- REQUIRED ACTION -
Repeat all the records exactly, omitting pictures.

- Stored data -
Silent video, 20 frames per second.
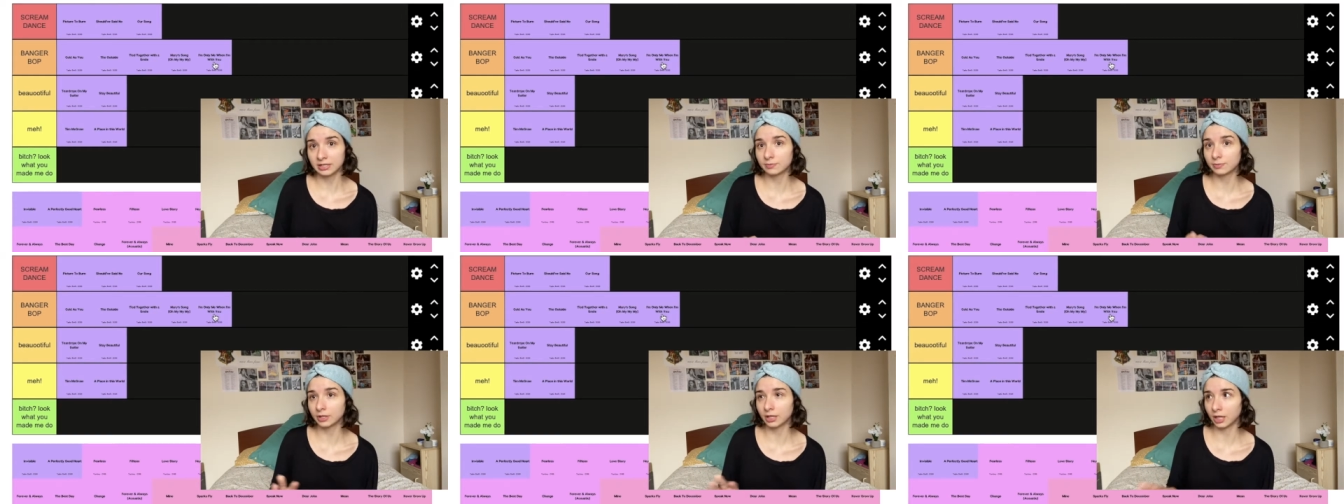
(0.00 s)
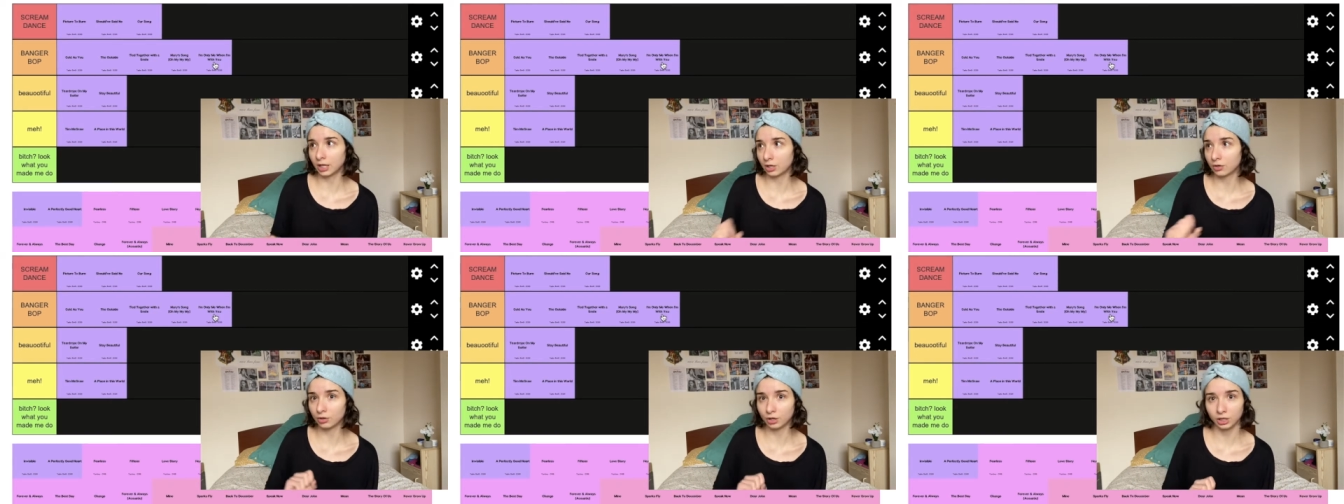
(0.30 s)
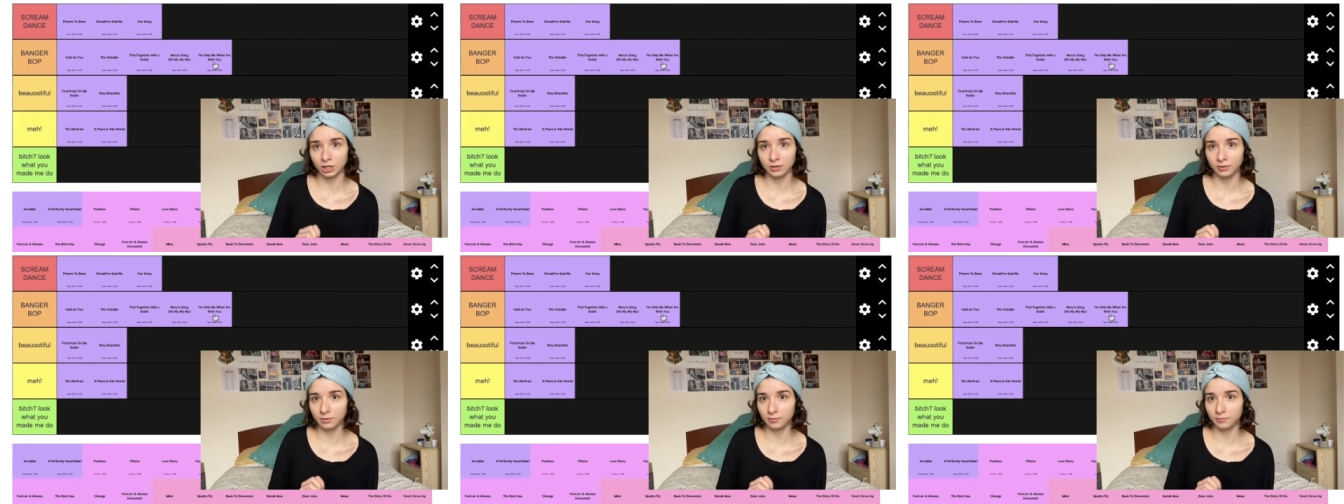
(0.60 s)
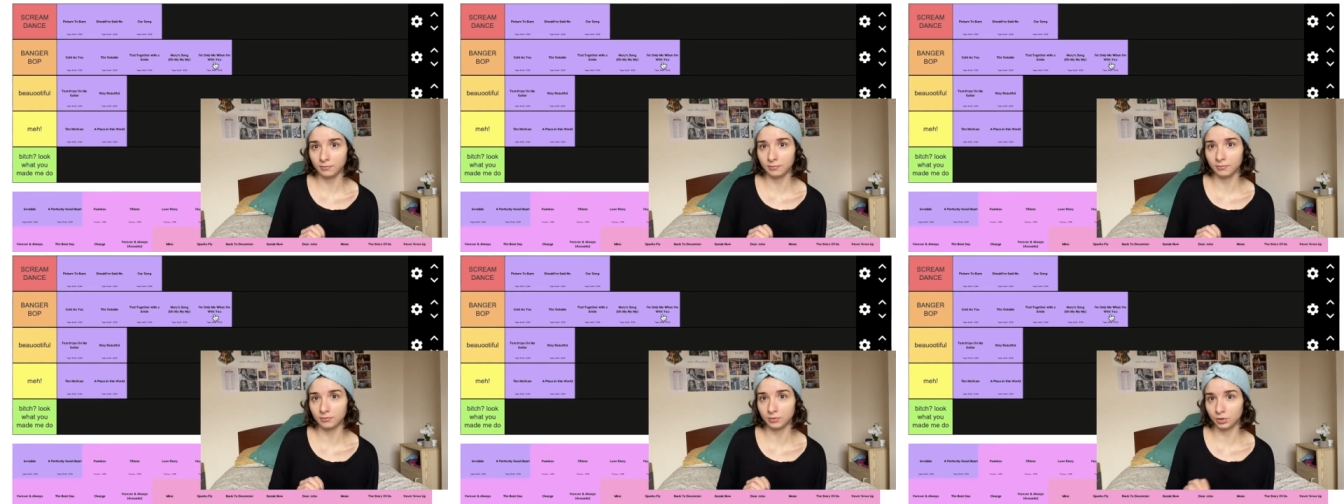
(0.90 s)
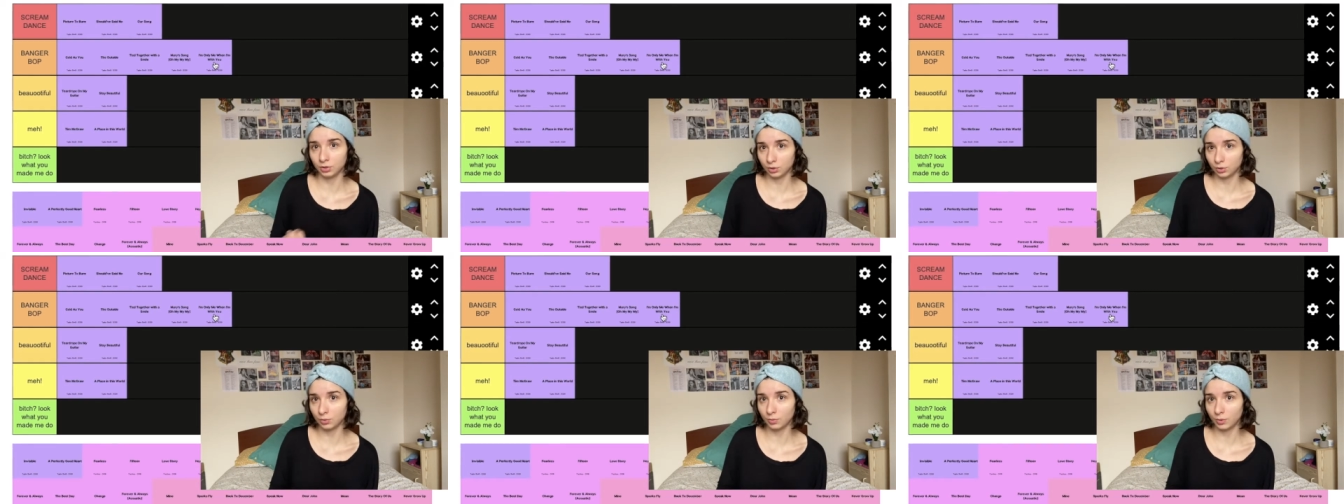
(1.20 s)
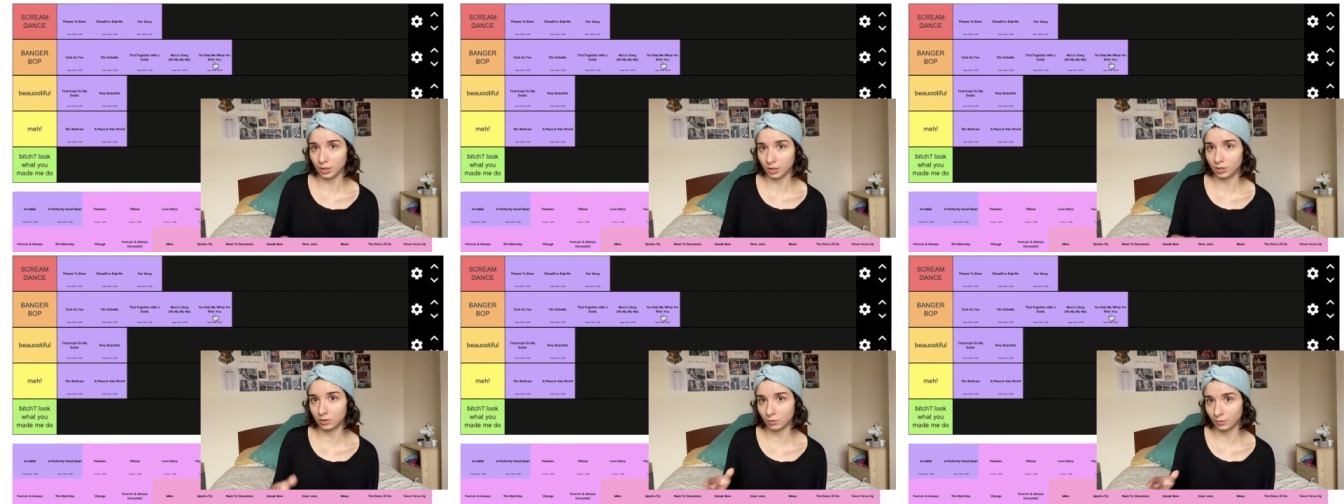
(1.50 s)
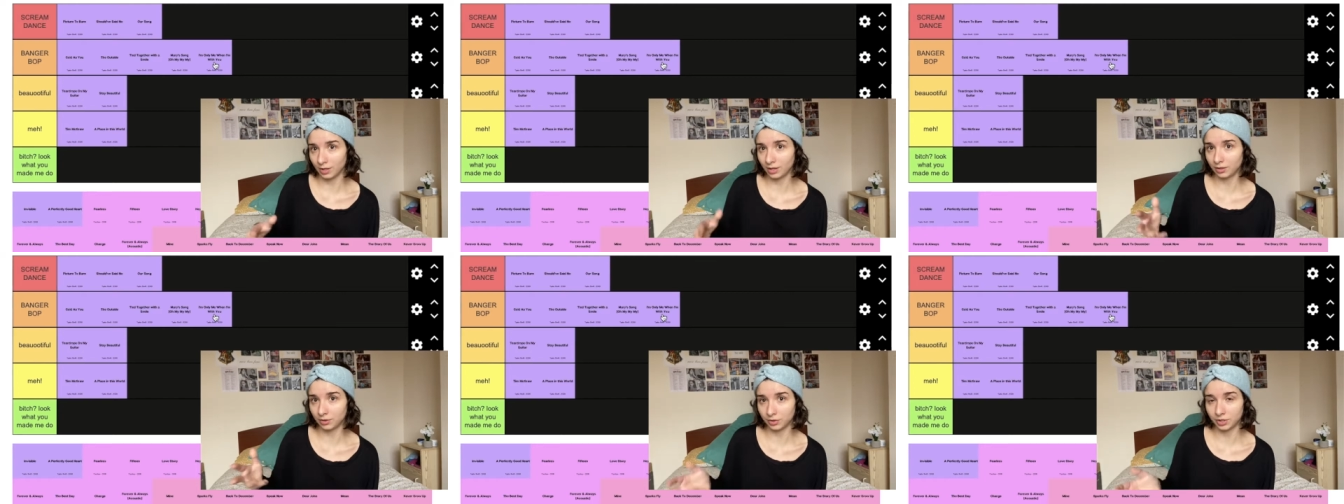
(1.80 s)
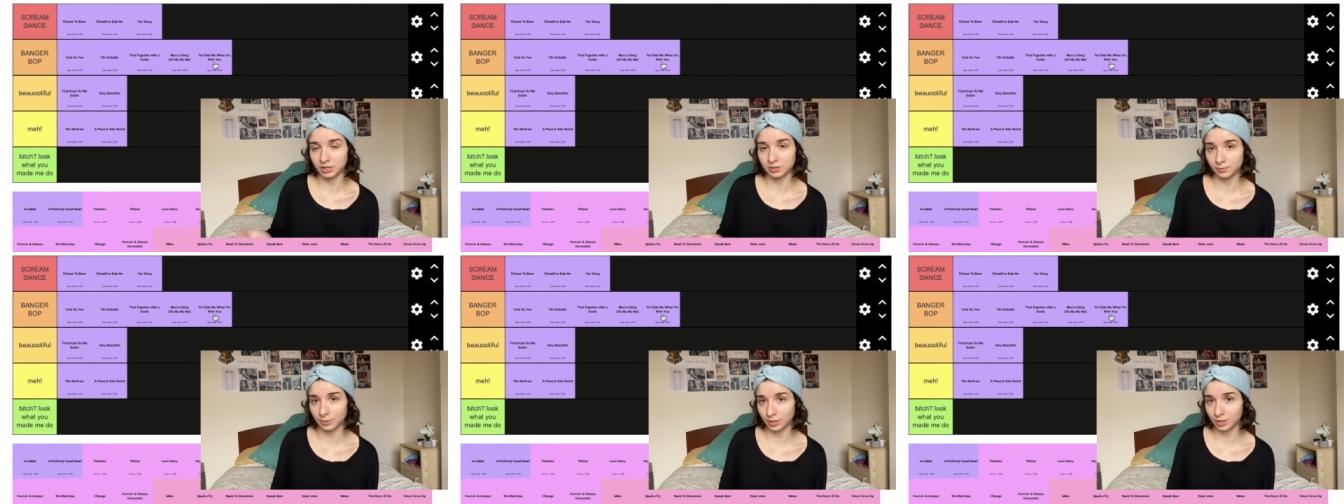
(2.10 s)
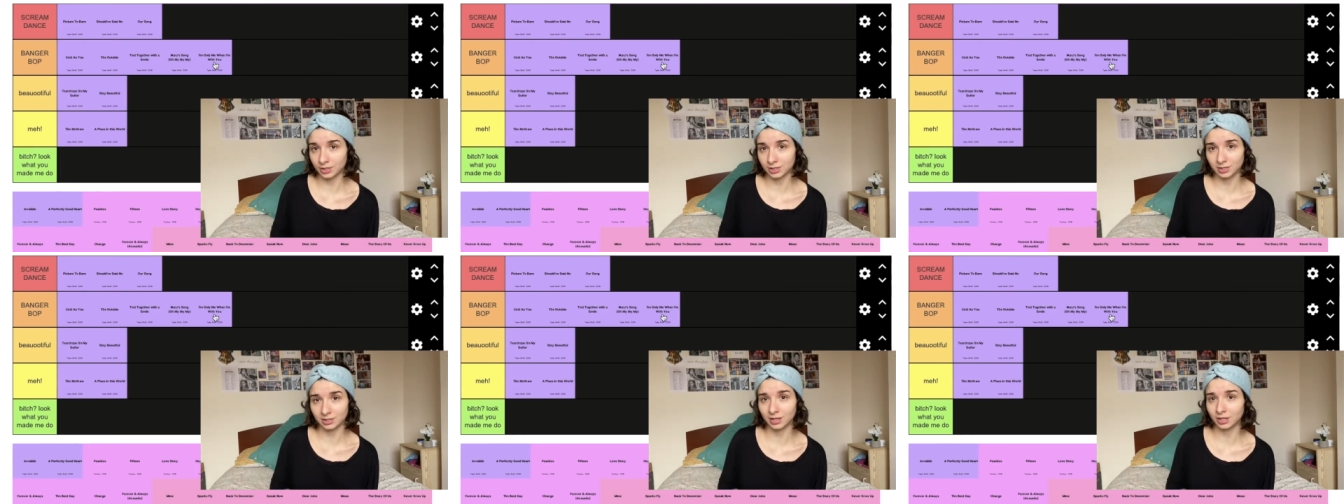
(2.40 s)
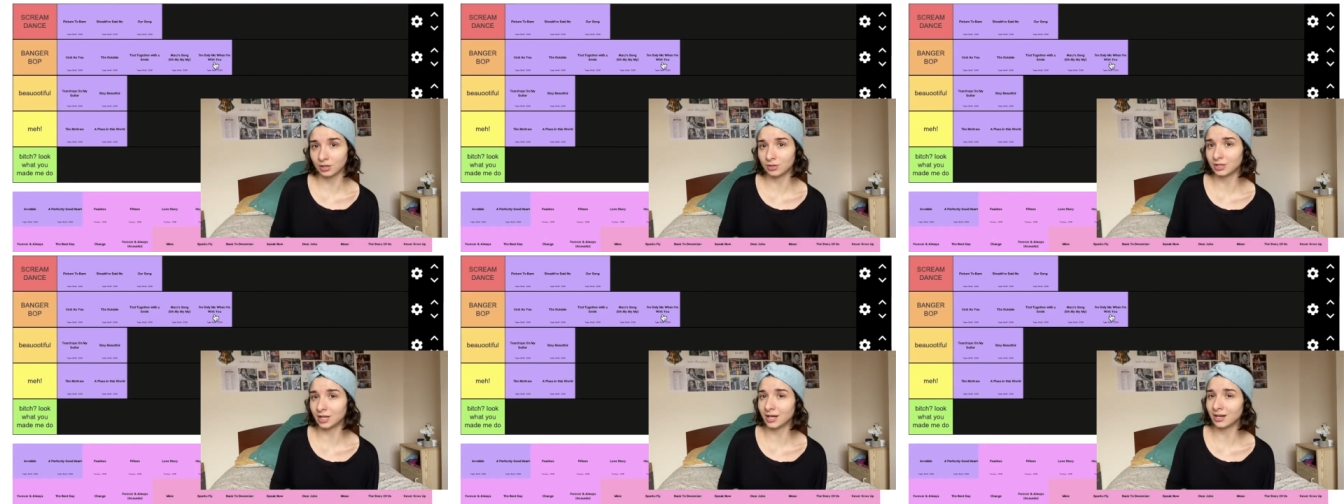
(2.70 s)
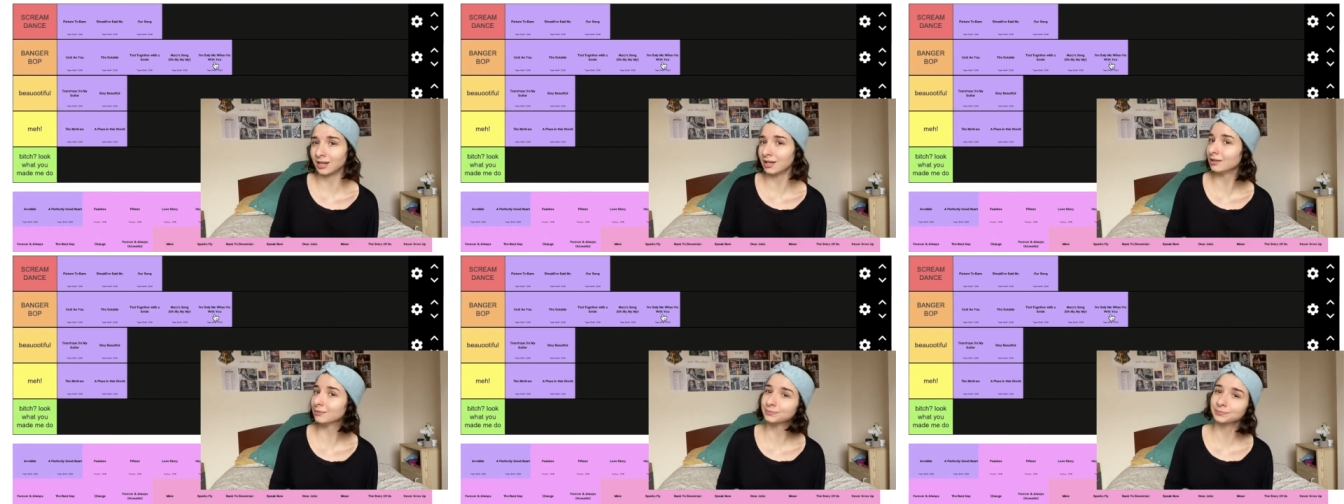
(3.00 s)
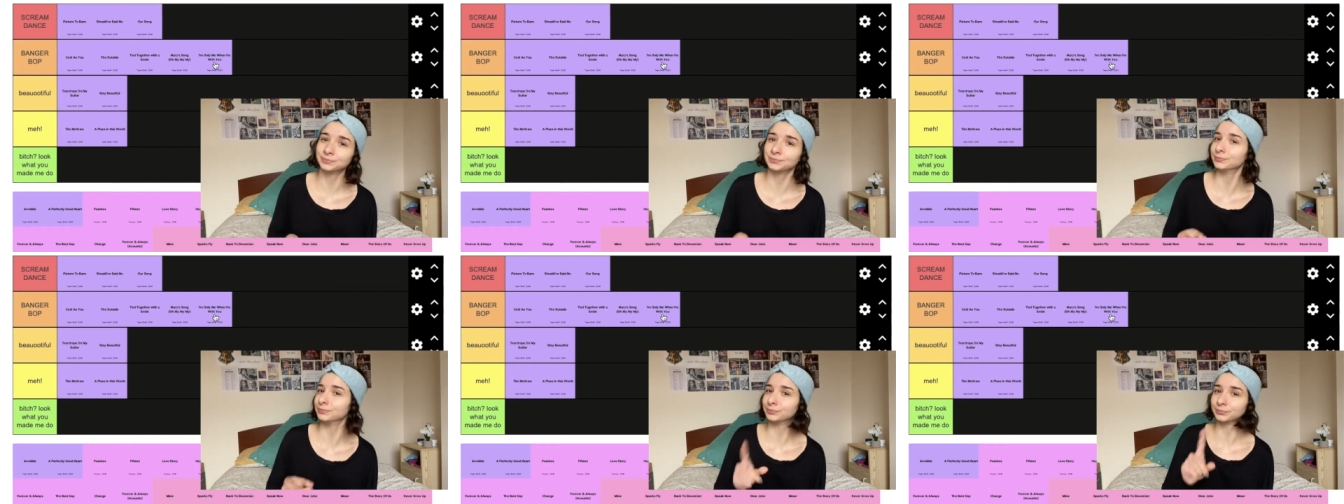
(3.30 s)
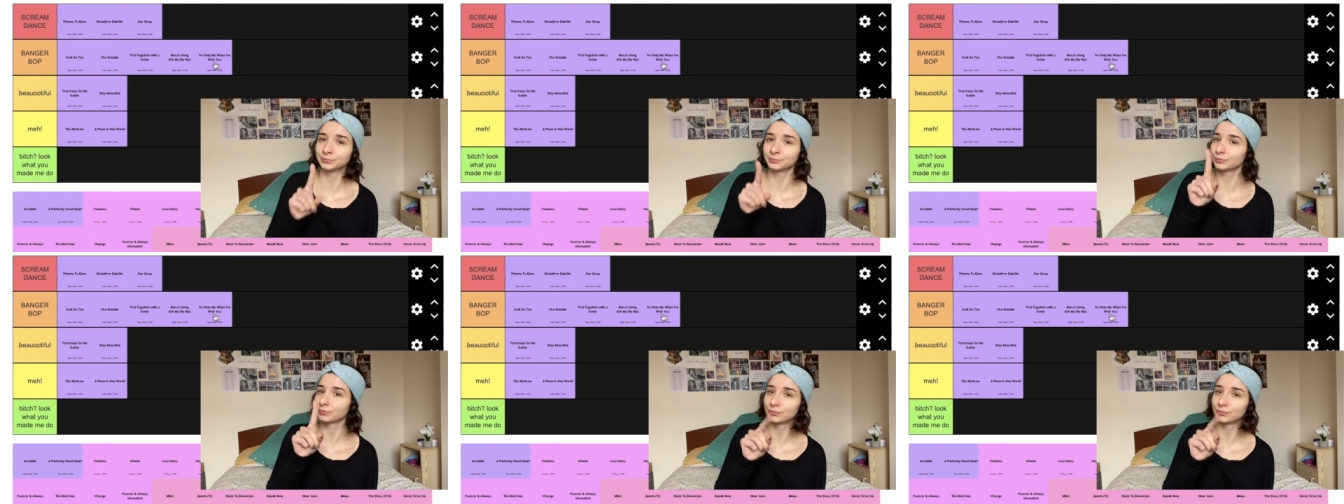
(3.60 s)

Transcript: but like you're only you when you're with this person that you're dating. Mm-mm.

- TASK SOLUTION -
Silent video, 20 frames per second.
(0.00 s)
(0.30 s)
(0.60 s)
(0.90 s)
(1.20 s)
(1.50 s)
(1.80 s)
(2.10 s)
(2.40 s)
(2.70 s)
(3.00 s)
(3.30 s)
(3.60 s)

Transcript: but like you're only you when you're with this person that you're dating. Mm-mm.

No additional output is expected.